[Collected data]
============
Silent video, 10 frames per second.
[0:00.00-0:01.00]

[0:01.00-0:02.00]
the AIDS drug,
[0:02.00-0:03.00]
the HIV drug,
============
Return all of the lines above exactly, with none omitted.

Output for this task:
Silent video, 10 frames per second.
[0:00.00-0:01.00]

[0:01.00-0:02.00]
the AIDS drug,
[0:02.00-0:03.00]
the HIV drug,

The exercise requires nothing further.